Thank you for your pull request and welcome to our community.

Action Required

In order to merge any pull request (code, docs, etc.), we require contributors to sign our Contributor License Agreement, and we don't seem to have one on file for you.

Process

In order for us to review and merge your suggested changes, please sign at https://code.facebook.com/cla. If you are contributing on behalf of someone else (eg your employer), the individual CLA may not be sufficient and your employer may need to sign the corporate CLA.

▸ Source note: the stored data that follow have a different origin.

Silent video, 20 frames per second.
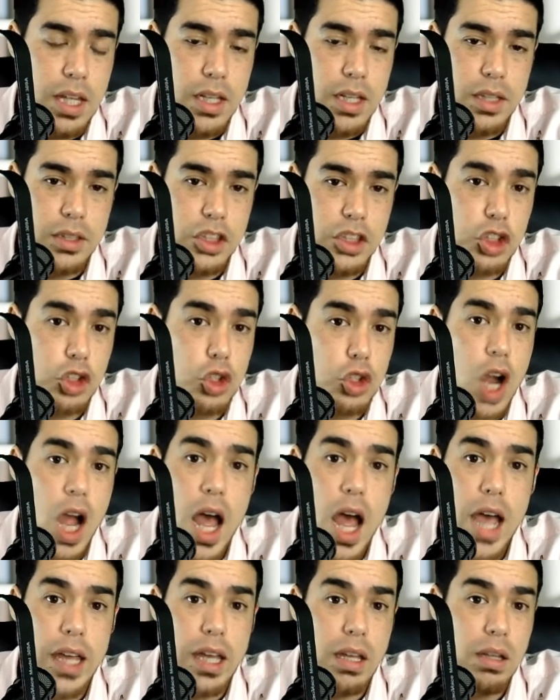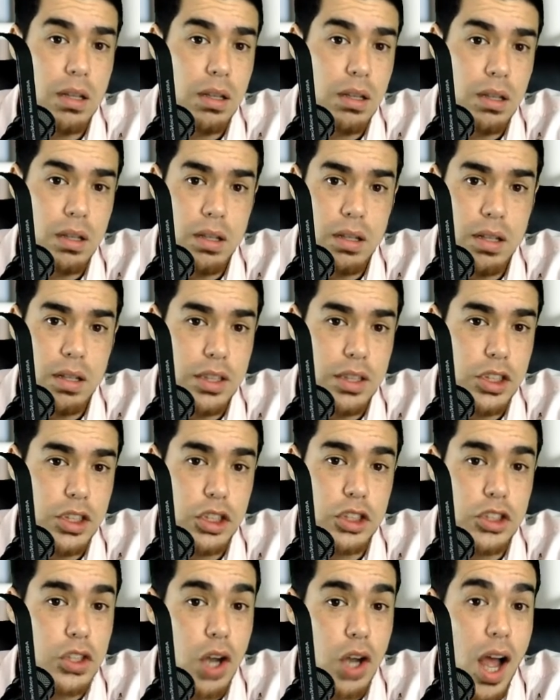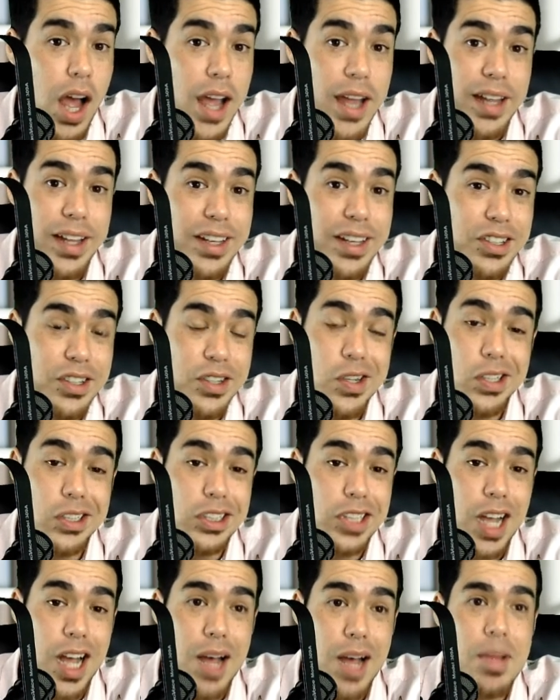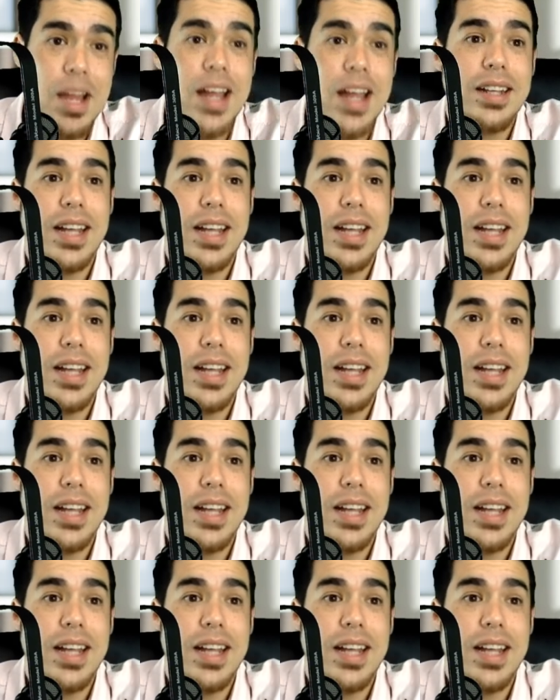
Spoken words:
just try. Just try. Do your job.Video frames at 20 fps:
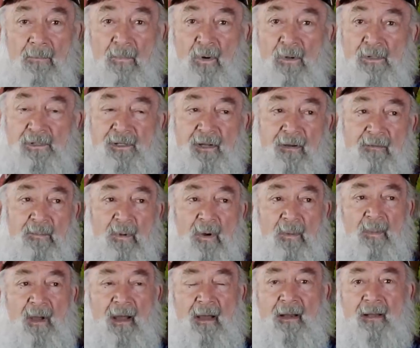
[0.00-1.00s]
Most of them
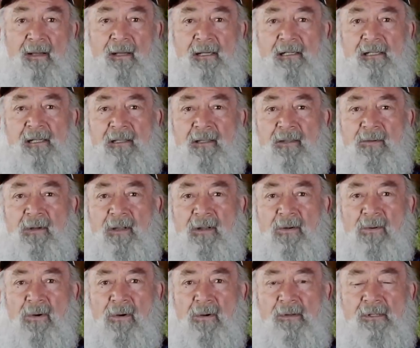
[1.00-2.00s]
are about 1
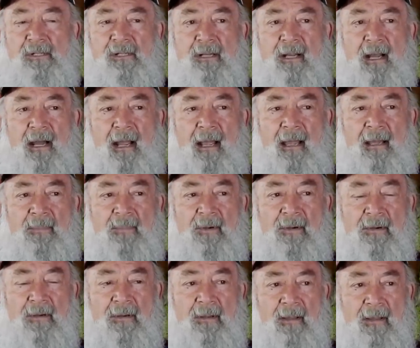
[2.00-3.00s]
3/4 inches in
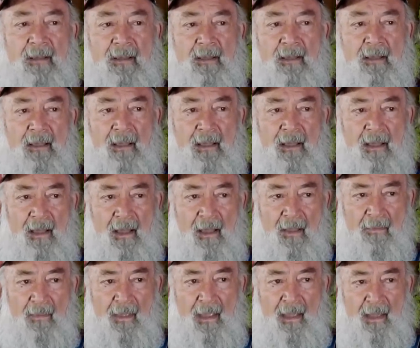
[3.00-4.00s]
diameter,
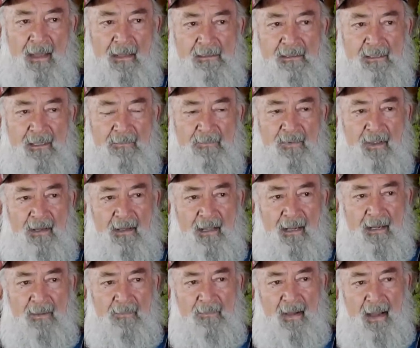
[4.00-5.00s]
and they add something
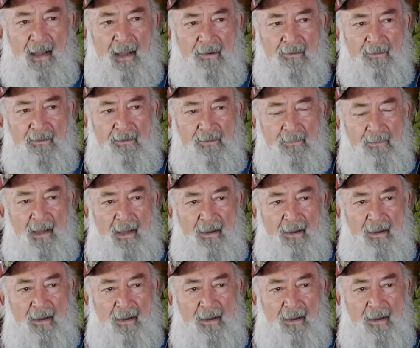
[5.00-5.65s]
like 1 to 1.5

Once the CLA is signed, our tooling will perform checks and validations. Afterwards, the pull request will be tagged with CLA signed. The tagging process may take up to 1 hour after signing. Please give it that time before contacting us about it.

If you have received this in error or have any questions, please contact us at [email protected]. Thanks!

yf225

thanks for the PR! agreed we should do this. Some inline comments:

helion/autotuner/base_search.py

yf225 · 2025-12-11T20:57:37Z

helion/autotuner/base_search.py

        def _clone_leaf(leaf: object) -> object:
-            if isinstance(leaf, torch.Tensor):
+            if isinstance(leaf, torch.Tensor) and (
+                all_tensors or leaf.data_ptr() in self._mutated_tensor_args


.data_ptr() would work for Nvidia / AMD gpus but I worry that not all hardware have this attribute well-defined. Using "index of tensor in the arg list" is a better differentiator I think.

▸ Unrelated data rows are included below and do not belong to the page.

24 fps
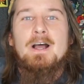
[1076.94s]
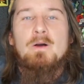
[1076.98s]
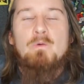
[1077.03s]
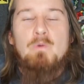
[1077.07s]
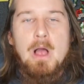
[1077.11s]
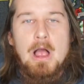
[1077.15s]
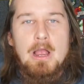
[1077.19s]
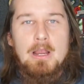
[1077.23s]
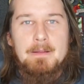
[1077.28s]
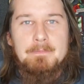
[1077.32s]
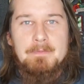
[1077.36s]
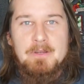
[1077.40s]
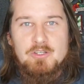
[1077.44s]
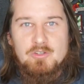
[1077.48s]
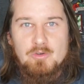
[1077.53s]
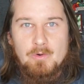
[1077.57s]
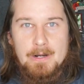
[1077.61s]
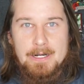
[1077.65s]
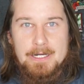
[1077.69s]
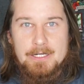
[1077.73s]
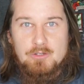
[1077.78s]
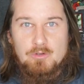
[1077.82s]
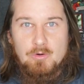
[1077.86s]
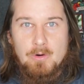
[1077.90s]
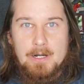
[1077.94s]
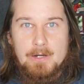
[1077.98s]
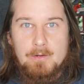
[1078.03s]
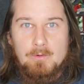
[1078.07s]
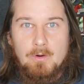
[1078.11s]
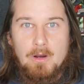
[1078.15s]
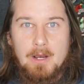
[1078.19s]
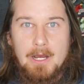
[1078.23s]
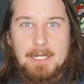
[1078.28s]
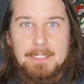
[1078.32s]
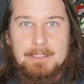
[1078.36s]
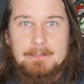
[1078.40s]
Welcome to
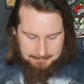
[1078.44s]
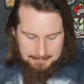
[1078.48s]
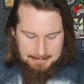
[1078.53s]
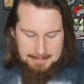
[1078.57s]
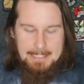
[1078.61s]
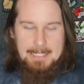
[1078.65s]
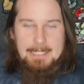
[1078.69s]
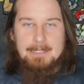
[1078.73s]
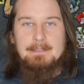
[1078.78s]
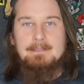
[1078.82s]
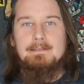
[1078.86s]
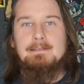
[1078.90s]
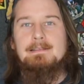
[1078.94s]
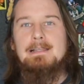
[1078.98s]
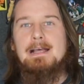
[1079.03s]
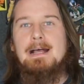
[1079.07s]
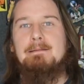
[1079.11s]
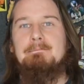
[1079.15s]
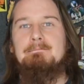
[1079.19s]
2021. The end. Stop.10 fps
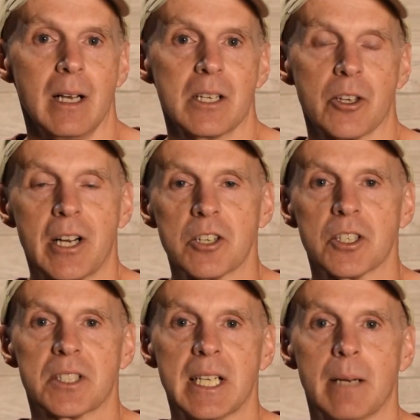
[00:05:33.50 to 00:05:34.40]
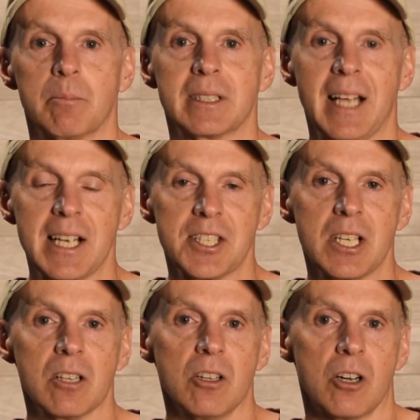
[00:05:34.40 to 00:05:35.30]
So here's a tip: test
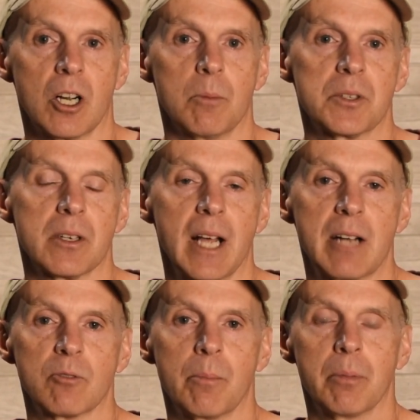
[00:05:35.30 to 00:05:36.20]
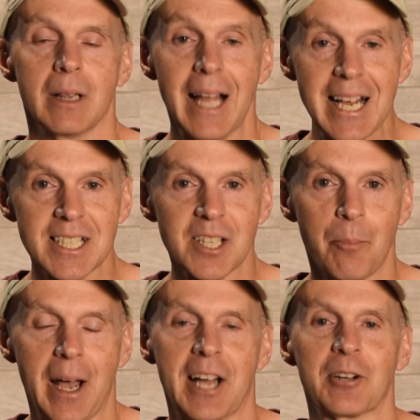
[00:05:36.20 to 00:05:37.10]
the alarms and replace the
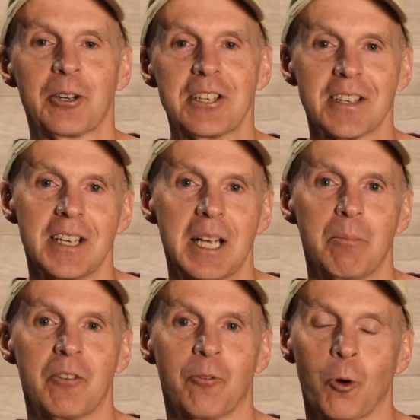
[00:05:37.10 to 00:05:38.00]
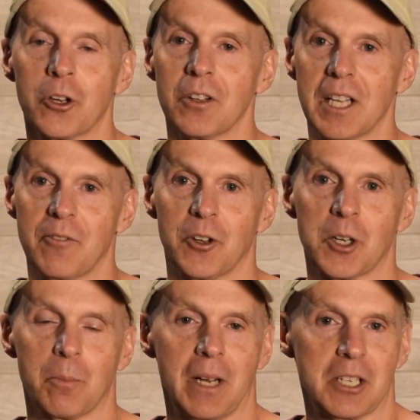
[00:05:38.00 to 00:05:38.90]
batteries before you leave on
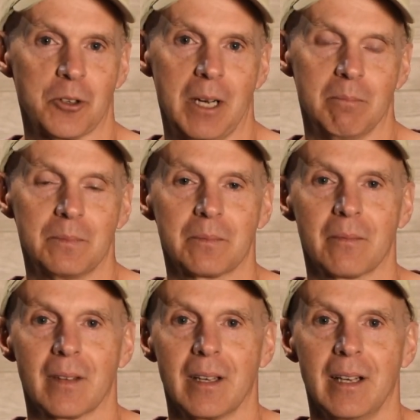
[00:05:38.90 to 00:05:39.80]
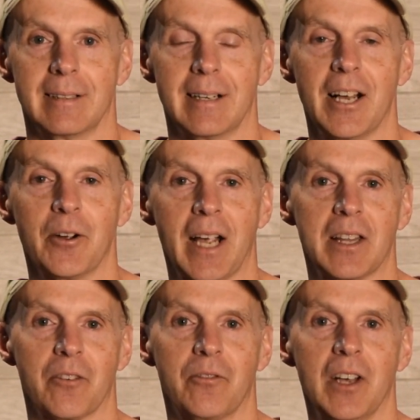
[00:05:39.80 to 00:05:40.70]
your big trip. Okay,
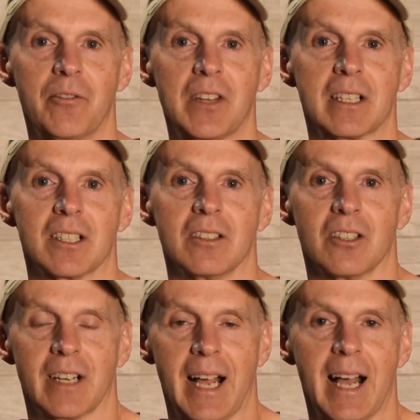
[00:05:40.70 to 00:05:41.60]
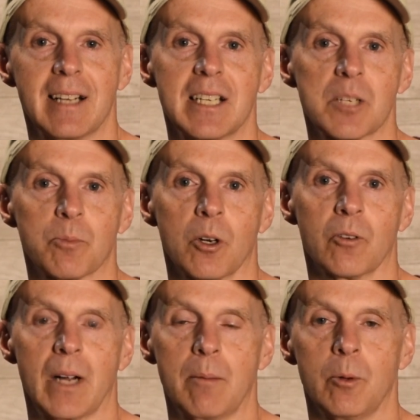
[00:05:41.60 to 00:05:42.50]
the fifth thing to look at is
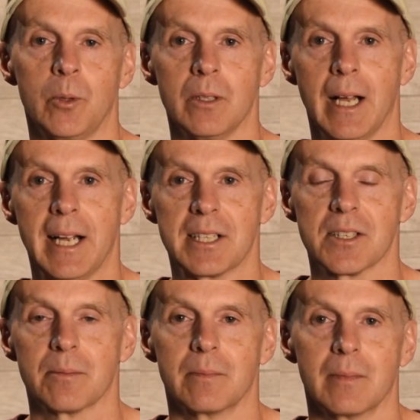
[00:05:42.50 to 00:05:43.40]
programmable lights.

also since individual arguments in args can also be nested containers of torch.Tensor, we might need to use tree_map like:

count = [0] tree_map_only(torch.Tensor, lambda t: count.__setitem__(0, count[0] + 1) or t, args)

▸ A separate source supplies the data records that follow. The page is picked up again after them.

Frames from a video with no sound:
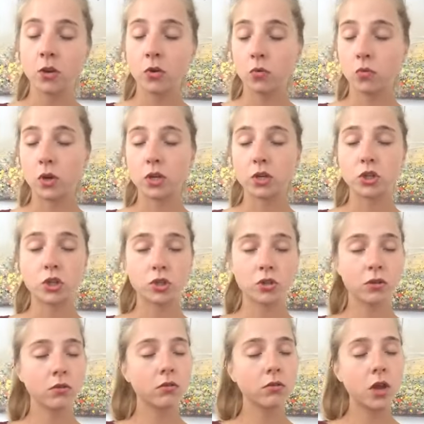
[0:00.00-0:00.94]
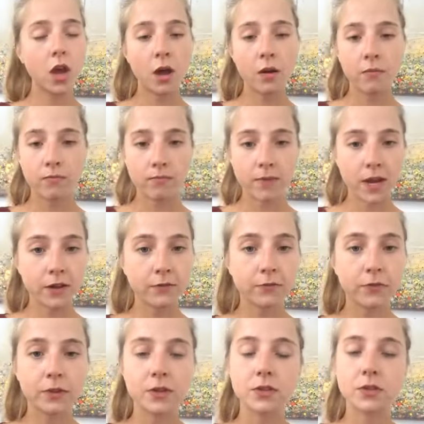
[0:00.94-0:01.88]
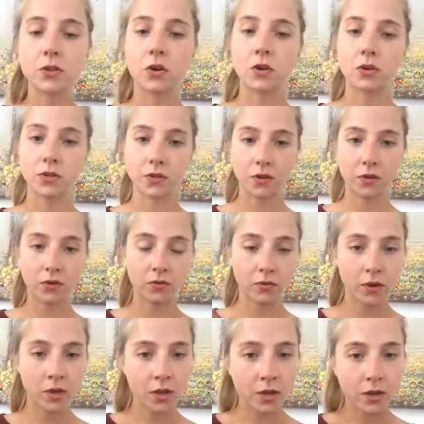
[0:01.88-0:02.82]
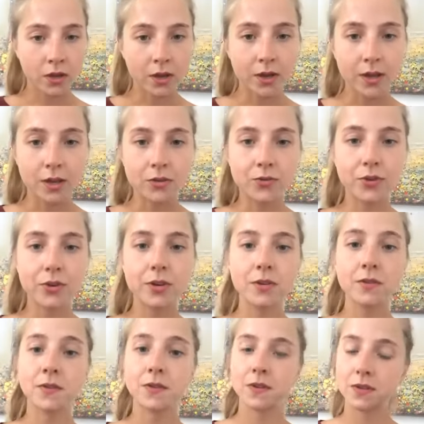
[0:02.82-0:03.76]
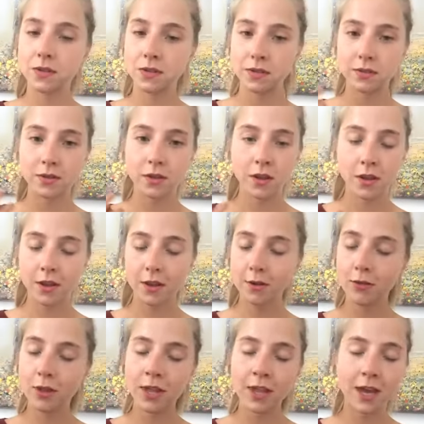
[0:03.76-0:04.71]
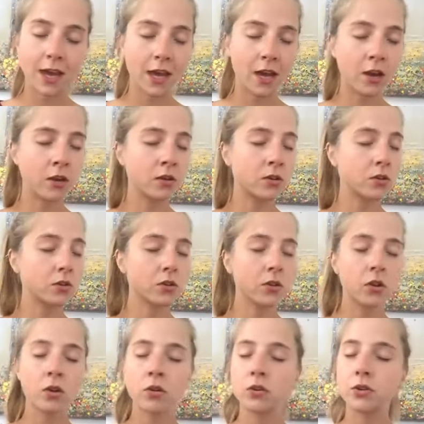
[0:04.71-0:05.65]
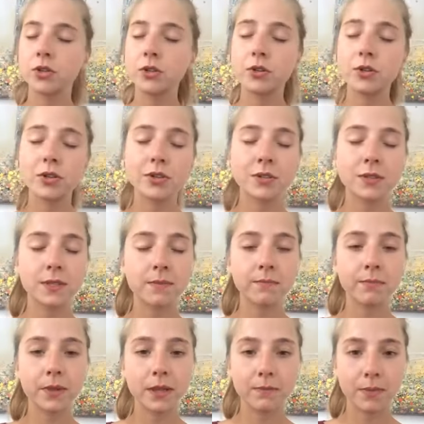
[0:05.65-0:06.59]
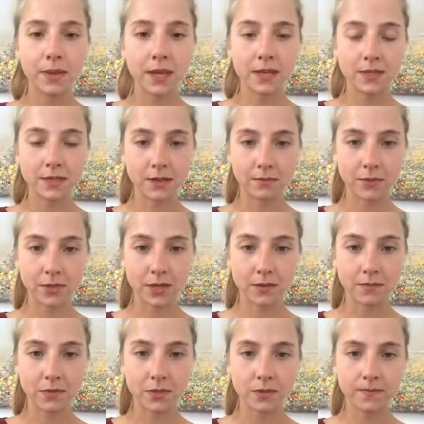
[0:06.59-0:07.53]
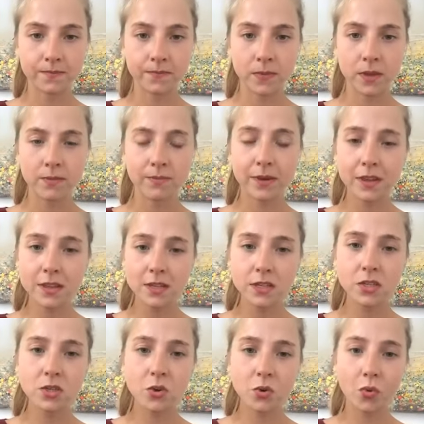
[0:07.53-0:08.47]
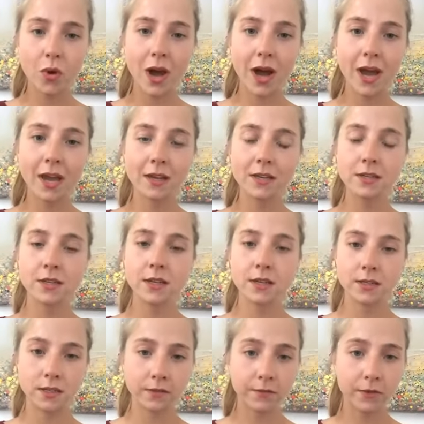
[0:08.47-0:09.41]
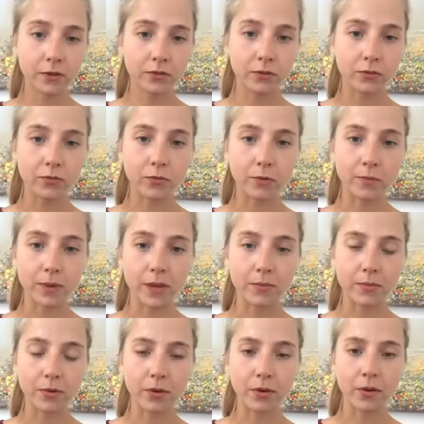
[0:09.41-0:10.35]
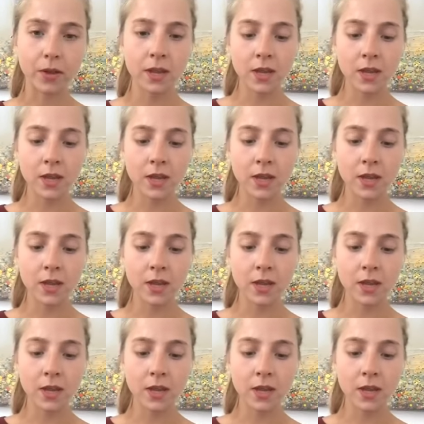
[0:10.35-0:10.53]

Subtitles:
which mindfulness also introduces in the end to just simply be sometimes. But this is quite difficult for people.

Would be great to add unit tests to cover these mutation cases as well.

I worry that not all hardware have this attribute well-defined.

Good hint, I didn't thought about this.

Regarding indexes: I did not want to use the index, because out of experience in working with the Triton autotuner, where the compiler then removes constants as arguments at some point, because there are bound to the kernel. Hence, the indexes become shifted.
But if I see this here correctly, base_search never handles bound kernels, correct? So this risk doesn't exist here?

I worry that not all hardware have this attribute well-defined.

Good hint, I didn't thought about this.

Regarding indexes: I did not want to use the index, because out of experience in working with the Triton autotuner, where the compiler then removes constants as arguments at some point, because there are bound to the kernel. Hence, the indexes become shifted. But if I see this here correctly, base_search never handles bound kernels, correct? So this risk doesn't exist here?

Yeah I don't think we ever dynamically remove arguments or dynamically modify the # of tensors in an argument of a Helion kernel function, so it should be safe to use indices.

ok, sounds like the index of the tensors would then be the best option, I'll do it.

Thanks @yf225 for the hint regarding tree_map. I learned smth while trying to implement it using this function, but in the end I struggled to compare old and new args with only the tree map.

And if I use tree_flatten for the initial comparison, I'm not sure I can trust that the indexes created by tree_map are always the same. So, I used now tree_flatten and tree_unflatten for the proposed solution.

I also added a unit test to test it. Looking forward to your feedback!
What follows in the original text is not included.